“I’m Catherine, by the way. I’m 47, I’m divorced, I live with my sister, who’s a recovering heroin addict. I have two grown-up children. One dead and one who doesn’t speak to me. And I have a grandson.”
This is the introduction to Catherine Cawood, a straight-talking police sergeant working in rural west Yorkshire and the focus of BBC1’s new six-part drama, Happy Valley.
Played by Sarah Lancashire, Catherine’s life is troubled by work and personal problems. Her daughter, Becky, is dead and the man she holds responsible, Tommy Lee Royce (James Norton), has been released from prison and may have returned to the area.
“From about halfway through the series, it becomes clear that the story isn’t really about Catherine’s job as a police officer, but about her trying to come to peace with herself,” says Sarah, 49. “It’s about a woman who is very damaged by the loss of her daughter.”
Happy Valley is written by Sally Wainwright, who also created Scott & Bailey, At Home With The Braithwaites and Sarah Lancashire’s last TV project, Last Tango In Halifax.
“Sally’s scripts are like transcripts of people’s lives and they breathe immediately,” Sarah told the Daily Express. “You don’t have to think about it too much. In fact, it’s often best to let her writing do it for you. She’s just top of her game, really. Happy Valley is an extraordinary piece.”
Sally says she wrote Happy Valley and the part of Catherine with Sarah in mind.

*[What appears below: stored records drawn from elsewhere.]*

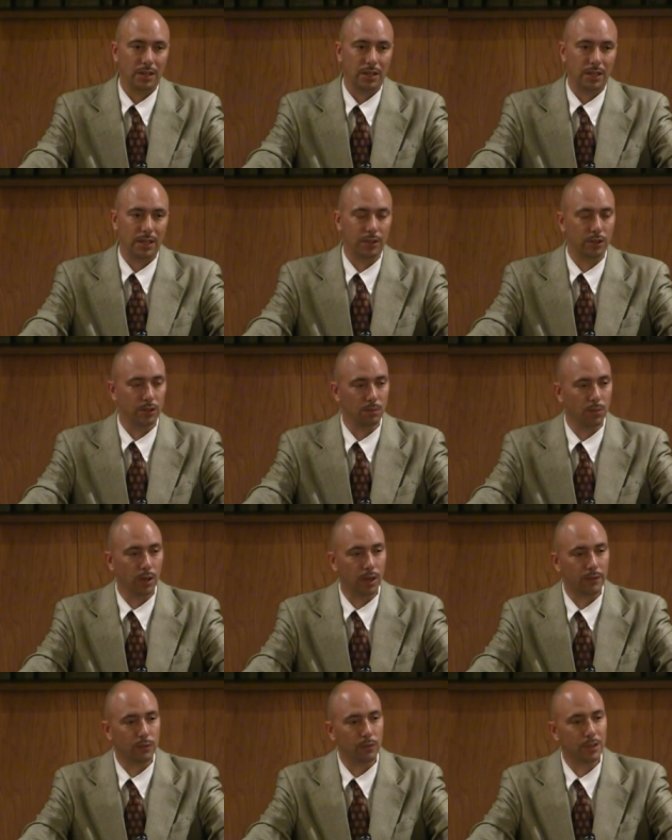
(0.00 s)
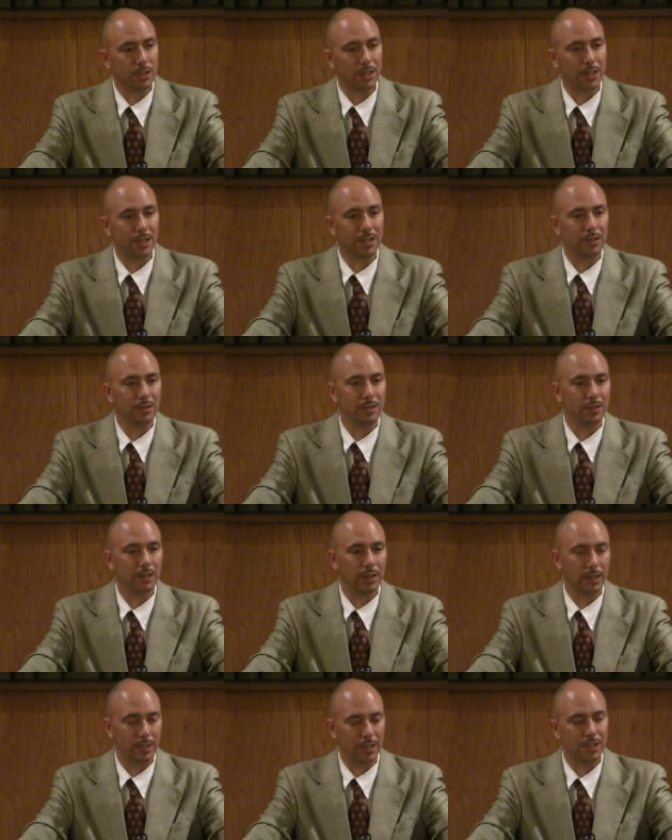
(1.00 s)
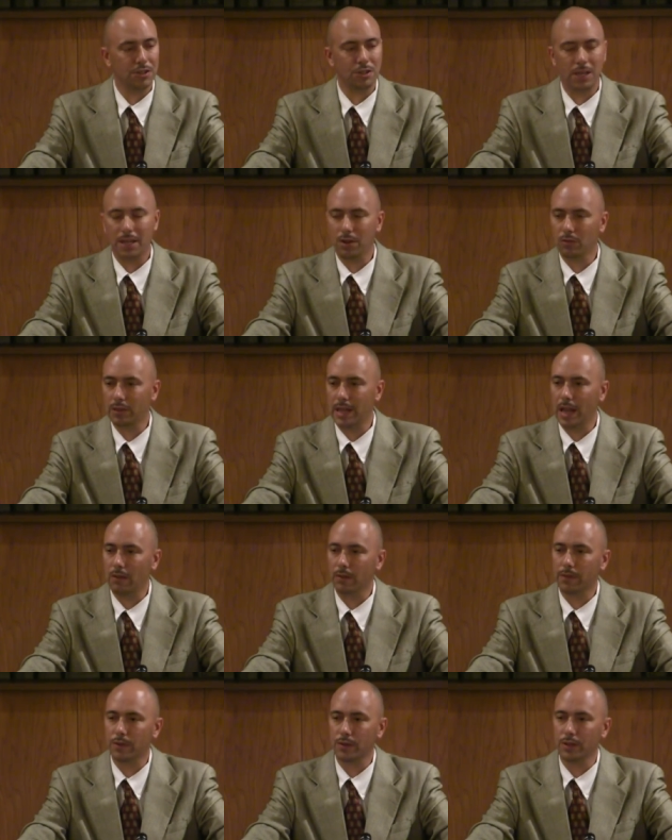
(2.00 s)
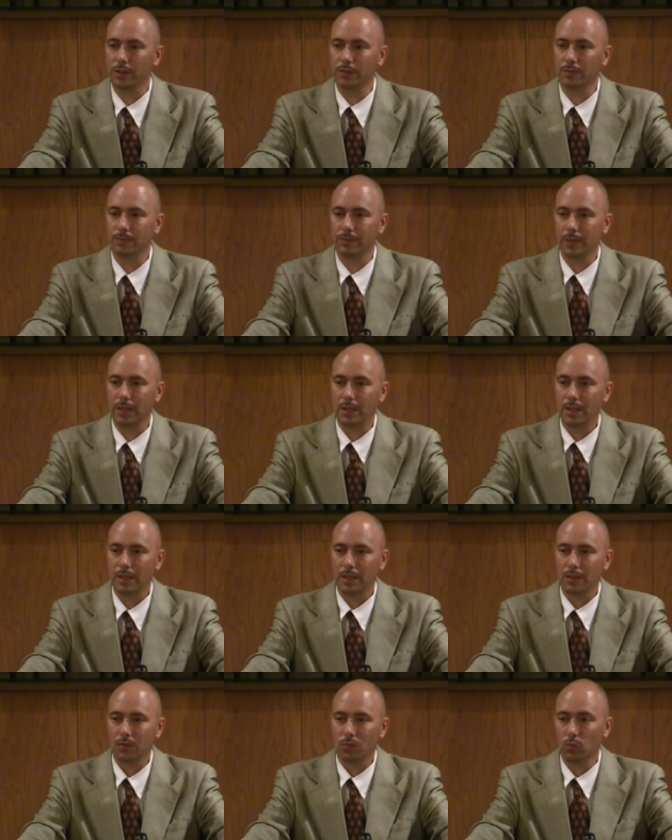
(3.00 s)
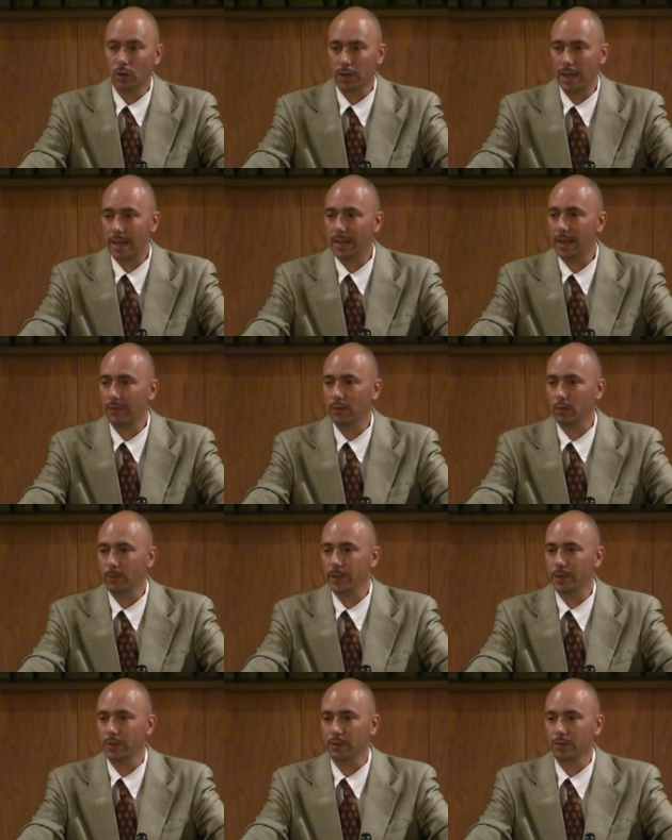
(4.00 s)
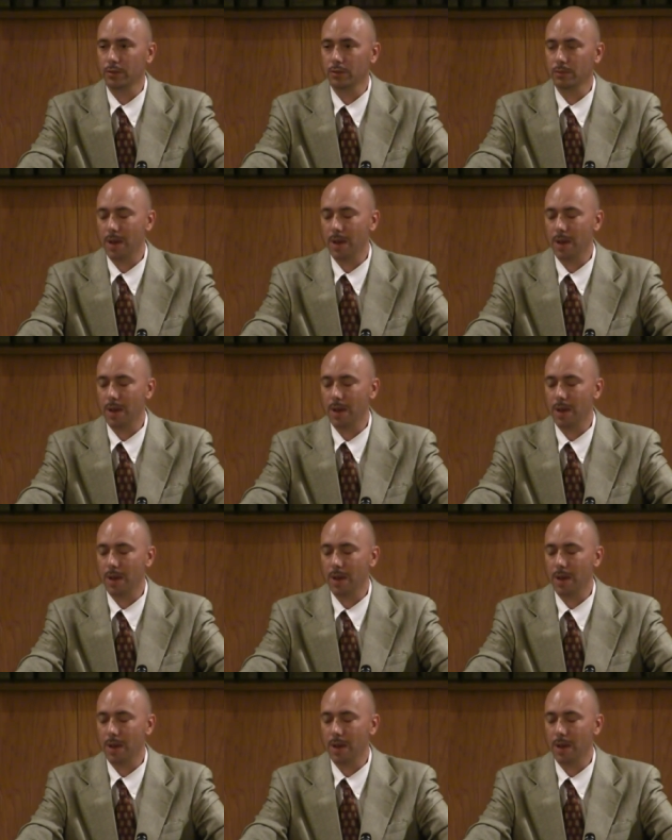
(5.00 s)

and to the blood for which He, that he shed on Calvary for you, one day heaven will be yours. The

“When we started filming Last Tango, like so many other people, I was completely blown away by Sarah’s performance,” Sally says. “As a writer you feed off performance – if you see a great performance it makes you want to write more and more. When Ben Stephenson [BBC Controller, Drama Commissioning] asked me what I wanted to do next, one of the factors that made me want to create Happy Valley was that I wanted to write something else for Sarah.”

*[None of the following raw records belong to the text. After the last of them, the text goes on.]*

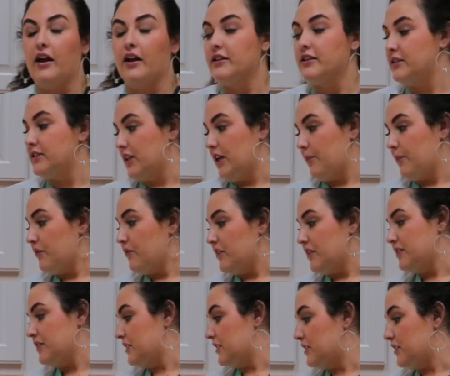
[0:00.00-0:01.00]
Some of
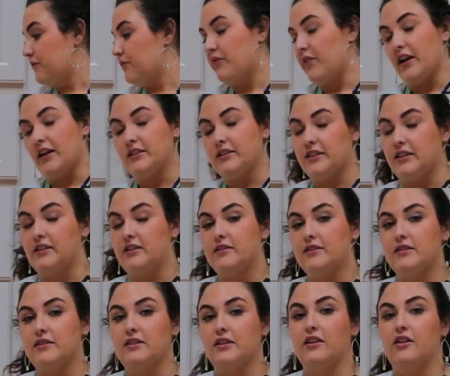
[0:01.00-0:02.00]
these
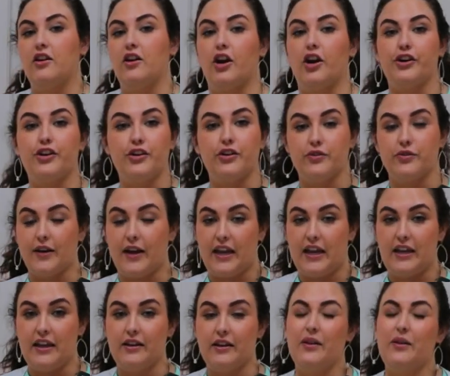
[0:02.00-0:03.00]
disinfectants are
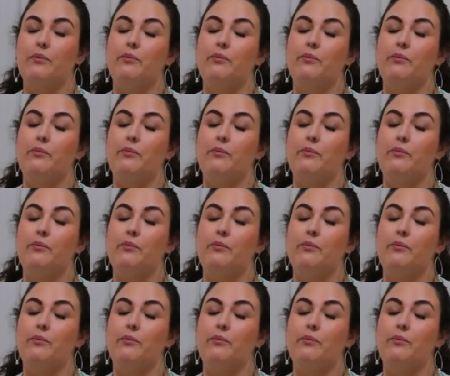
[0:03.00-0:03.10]
great,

But Happy Valley is not just the story of a woman’s grief. Catherine has a job to do, too and has to act on her suspicions when a nervous accountant, Kevin Weatherill (Steve Pemberton), arrives to report a crime, but loses his nerve and leaves before giving details.

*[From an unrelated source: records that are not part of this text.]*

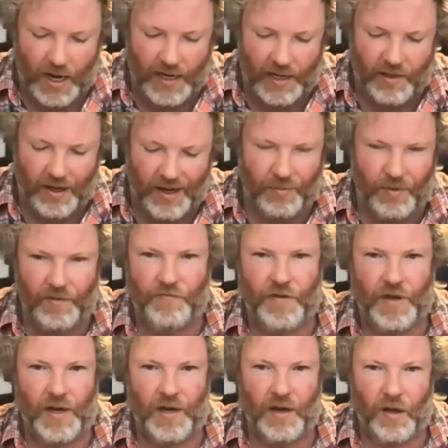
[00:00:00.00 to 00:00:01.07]
thought I would fit
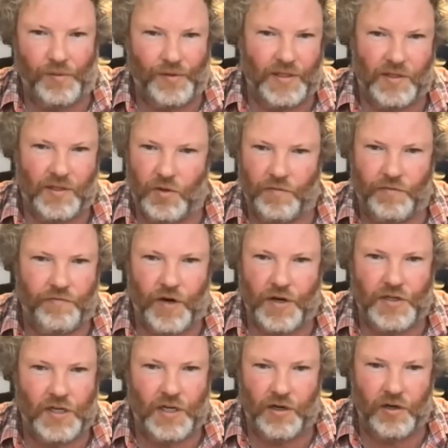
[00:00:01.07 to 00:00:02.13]
in all this sort of
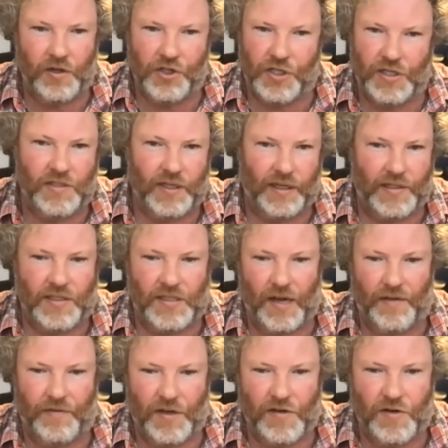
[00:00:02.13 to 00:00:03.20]
frontier logistics
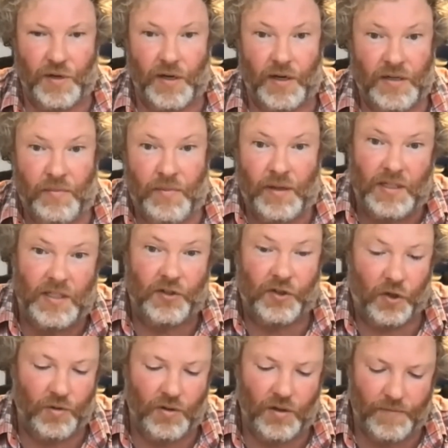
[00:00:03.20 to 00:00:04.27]
stuff into it, because I'm like, this is
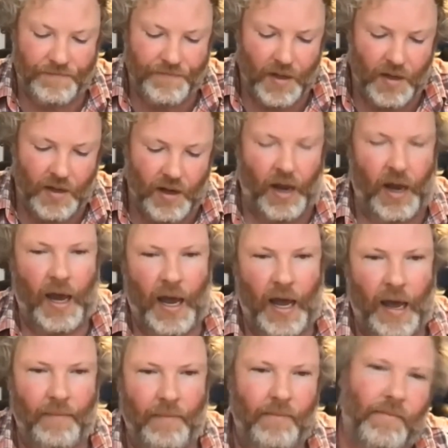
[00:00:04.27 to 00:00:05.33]
cool.
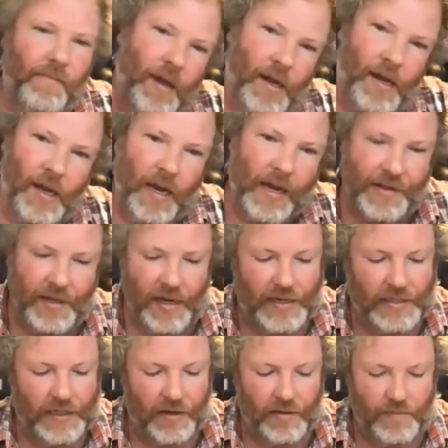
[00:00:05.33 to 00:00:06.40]
And then I
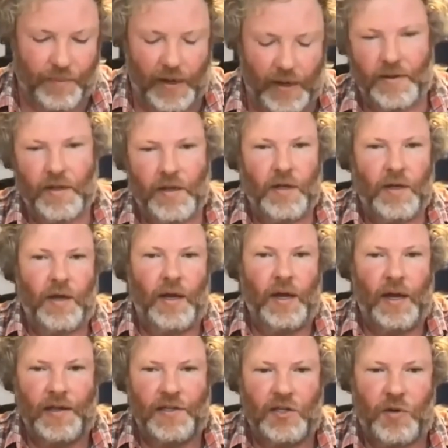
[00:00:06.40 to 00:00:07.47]
didn't. But
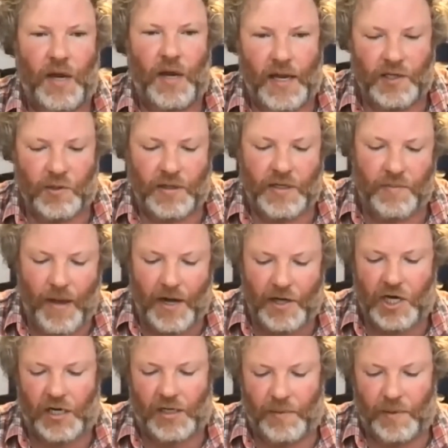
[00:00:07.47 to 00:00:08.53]
so I did manage to
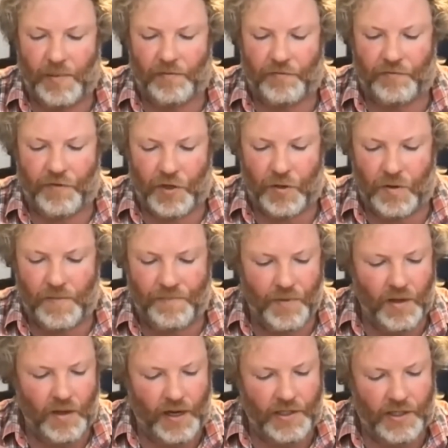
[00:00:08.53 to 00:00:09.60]
talk a little bit about food.
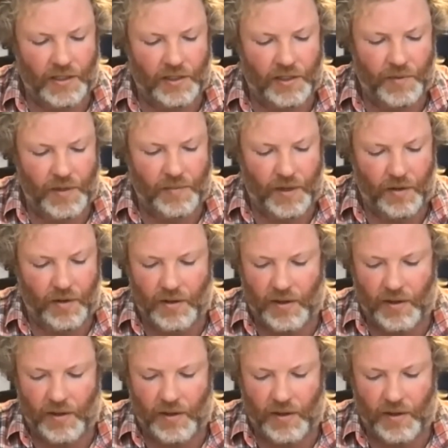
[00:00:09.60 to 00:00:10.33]
I talked a little bit about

The crime Kevin intended to report is of his own making: a plot to kidnap his boss’s daughter. However, after asking local drug baron Ashley Cowgill (Joe Armstrong) for help with the abduction, events spiral out of control and Kevin is soon regretting the whole idea.
Sarah says playing a sergeant in Happy Valley, which also stars Siobhan Finneran, George Costigan and Adam Long, has given her a new appreciation of the police.
“I went out with the police in Calderdale. It was fantastically useful,” she says. “Our police adviser was always on set to help with the procedural stuff – she had a very keen eye for accuracy. I really did need her there all the time, just for tiny things like putting on handcuffs or, in one scene, delivering bad news. She told me, ‘Look it’s OK to cry and hug them’.
“One of the most interesting things I learned was how undermanned the police are and that their life can change within five minutes. We had this incident where we were called out to a house where the bailiffs had turned up and needed to take some belongings away. It turned into the filthiest fight and that’s when I stayed in the van. The whole day changed. It’s interesting, but it’s not for me.”